:: Task requirements ::
Lines from the one containing "[1:08.50-1:09.50]" through the last line of the records below are to be repeated exactly.

[Records shown — start]

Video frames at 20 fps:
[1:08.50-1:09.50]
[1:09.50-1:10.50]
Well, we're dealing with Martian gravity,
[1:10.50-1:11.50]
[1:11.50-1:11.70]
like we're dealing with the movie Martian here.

[Records shown — finish]

:: Output of the exercise ::
[1:08.50-1:09.50]
[1:09.50-1:10.50]
Well, we're dealing with Martian gravity,
[1:10.50-1:11.50]
[1:11.50-1:11.70]
like we're dealing with the movie Martian here.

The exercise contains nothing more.